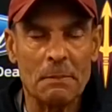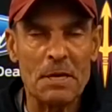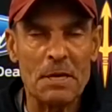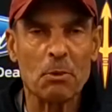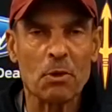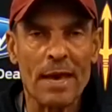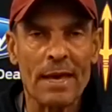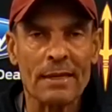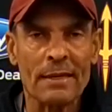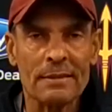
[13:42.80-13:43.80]
people
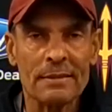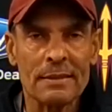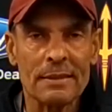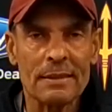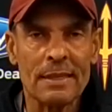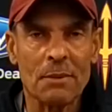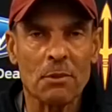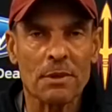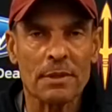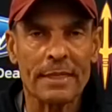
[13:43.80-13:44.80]
that
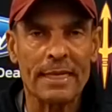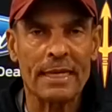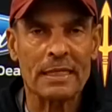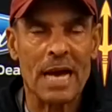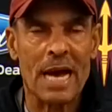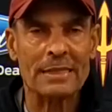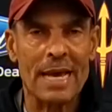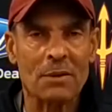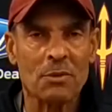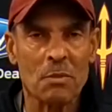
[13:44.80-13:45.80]
were getting in
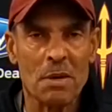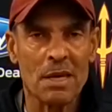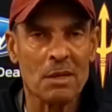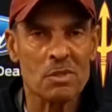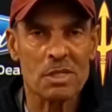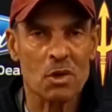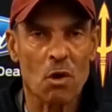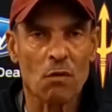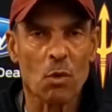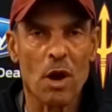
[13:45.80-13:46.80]
contact with me was just
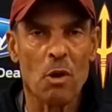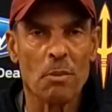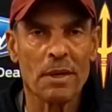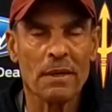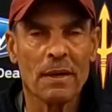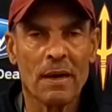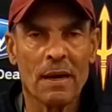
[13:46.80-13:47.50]
overwhelming.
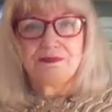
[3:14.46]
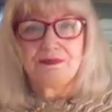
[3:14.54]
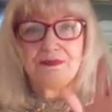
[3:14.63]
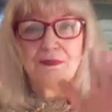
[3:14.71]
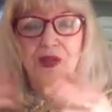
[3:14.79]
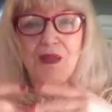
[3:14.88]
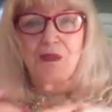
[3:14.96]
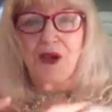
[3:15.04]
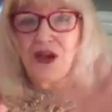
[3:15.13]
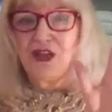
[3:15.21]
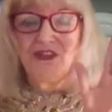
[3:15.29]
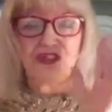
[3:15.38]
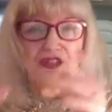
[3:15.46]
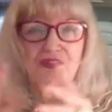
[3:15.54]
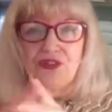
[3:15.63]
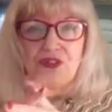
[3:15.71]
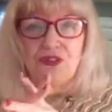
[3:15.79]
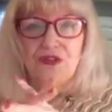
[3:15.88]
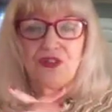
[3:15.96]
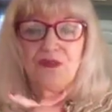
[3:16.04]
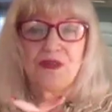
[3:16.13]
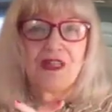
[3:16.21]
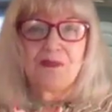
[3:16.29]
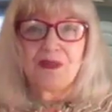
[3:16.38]
my mind just flew, and
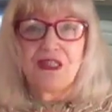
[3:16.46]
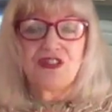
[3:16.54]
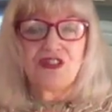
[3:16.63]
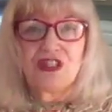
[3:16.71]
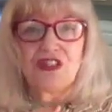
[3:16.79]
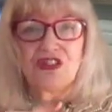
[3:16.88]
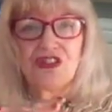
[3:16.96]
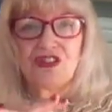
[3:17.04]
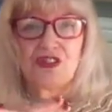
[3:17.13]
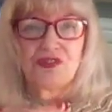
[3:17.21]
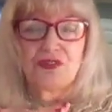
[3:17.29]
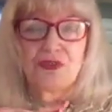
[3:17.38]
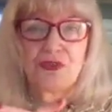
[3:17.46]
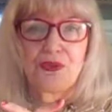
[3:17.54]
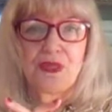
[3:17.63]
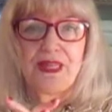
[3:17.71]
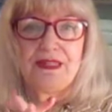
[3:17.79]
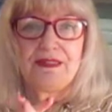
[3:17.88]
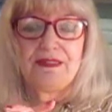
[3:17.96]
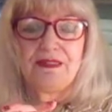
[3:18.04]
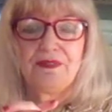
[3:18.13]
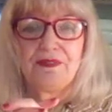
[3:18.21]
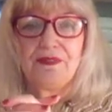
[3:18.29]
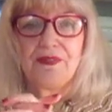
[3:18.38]
my imagination just flew,
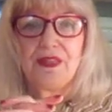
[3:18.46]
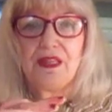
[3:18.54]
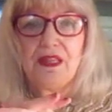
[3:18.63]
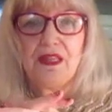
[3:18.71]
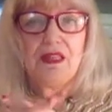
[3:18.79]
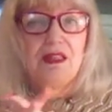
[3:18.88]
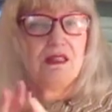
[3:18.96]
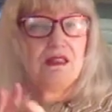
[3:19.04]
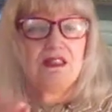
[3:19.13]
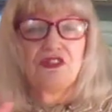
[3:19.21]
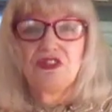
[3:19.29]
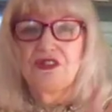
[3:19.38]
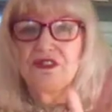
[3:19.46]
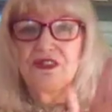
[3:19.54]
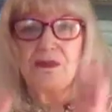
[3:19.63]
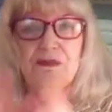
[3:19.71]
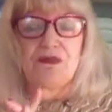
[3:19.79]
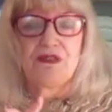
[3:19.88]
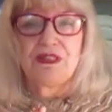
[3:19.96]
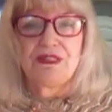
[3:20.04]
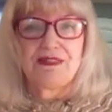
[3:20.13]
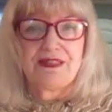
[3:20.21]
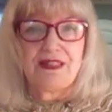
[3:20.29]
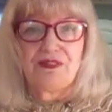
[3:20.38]
and it just seemed to write
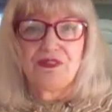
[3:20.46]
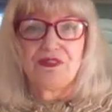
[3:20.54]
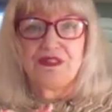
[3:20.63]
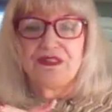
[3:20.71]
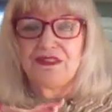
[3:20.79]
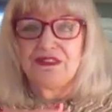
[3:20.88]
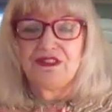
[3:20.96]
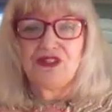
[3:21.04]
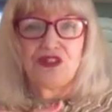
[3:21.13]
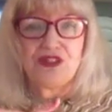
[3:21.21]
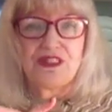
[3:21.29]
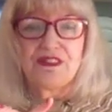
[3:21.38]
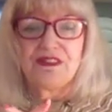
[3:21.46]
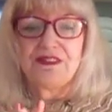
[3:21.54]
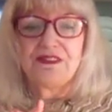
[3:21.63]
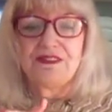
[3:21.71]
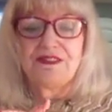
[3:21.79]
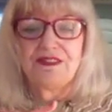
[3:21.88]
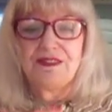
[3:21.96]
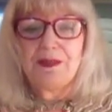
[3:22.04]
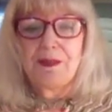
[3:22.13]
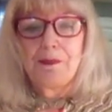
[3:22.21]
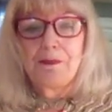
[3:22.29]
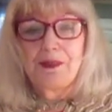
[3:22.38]
itself. It turned into this,
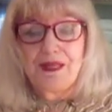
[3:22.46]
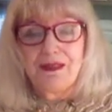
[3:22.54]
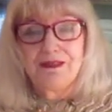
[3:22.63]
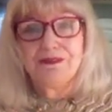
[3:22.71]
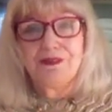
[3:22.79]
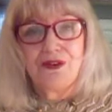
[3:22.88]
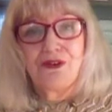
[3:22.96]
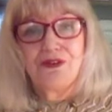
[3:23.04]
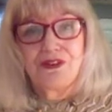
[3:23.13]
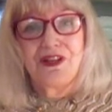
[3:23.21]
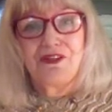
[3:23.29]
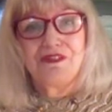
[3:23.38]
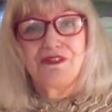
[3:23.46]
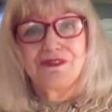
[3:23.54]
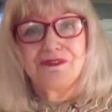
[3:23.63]
horror novel.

━━━━━━

What you are asked to do: Transcribe the listing exactly, skipping pictures.

Worked solution:
[13:42.80-13:43.80]
people
[13:43.80-13:44.80]
that
[13:44.80-13:45.80]
were getting in
[13:45.80-13:46.80]
contact with me was just
[13:46.80-13:47.50]
overwhelming.
[3:14.46]
[3:14.54]
[3:14.63]
[3:14.71]
[3:14.79]
[3:14.88]
[3:14.96]
[3:15.04]
[3:15.13]
[3:15.21]
[3:15.29]
[3:15.38]
[3:15.46]
[3:15.54]
[3:15.63]
[3:15.71]
[3:15.79]
[3:15.88]
[3:15.96]
[3:16.04]
[3:16.13]
[3:16.21]
[3:16.29]
[3:16.38]
my mind just flew, and
[3:16.46]
[3:16.54]
[3:16.63]
[3:16.71]
[3:16.79]
[3:16.88]
[3:16.96]
[3:17.04]
[3:17.13]
[3:17.21]
[3:17.29]
[3:17.38]
[3:17.46]
[3:17.54]
[3:17.63]
[3:17.71]
[3:17.79]
[3:17.88]
[3:17.96]
[3:18.04]
[3:18.13]
[3:18.21]
[3:18.29]
[3:18.38]
my imagination just flew,
[3:18.46]
[3:18.54]
[3:18.63]
[3:18.71]
[3:18.79]
[3:18.88]
[3:18.96]
[3:19.04]
[3:19.13]
[3:19.21]
[3:19.29]
[3:19.38]
[3:19.46]
[3:19.54]
[3:19.63]
[3:19.71]
[3:19.79]
[3:19.88]
[3:19.96]
[3:20.04]
[3:20.13]
[3:20.21]
[3:20.29]
[3:20.38]
and it just seemed to write
[3:20.46]
[3:20.54]
[3:20.63]
[3:20.71]
[3:20.79]
[3:20.88]
[3:20.96]
[3:21.04]
[3:21.13]
[3:21.21]
[3:21.29]
[3:21.38]
[3:21.46]
[3:21.54]
[3:21.63]
[3:21.71]
[3:21.79]
[3:21.88]
[3:21.96]
[3:22.04]
[3:22.13]
[3:22.21]
[3:22.29]
[3:22.38]
itself. It turned into this,
[3:22.46]
[3:22.54]
[3:22.63]
[3:22.71]
[3:22.79]
[3:22.88]
[3:22.96]
[3:23.04]
[3:23.13]
[3:23.21]
[3:23.29]
[3:23.38]
[3:23.46]
[3:23.54]
[3:23.63]
horror novel.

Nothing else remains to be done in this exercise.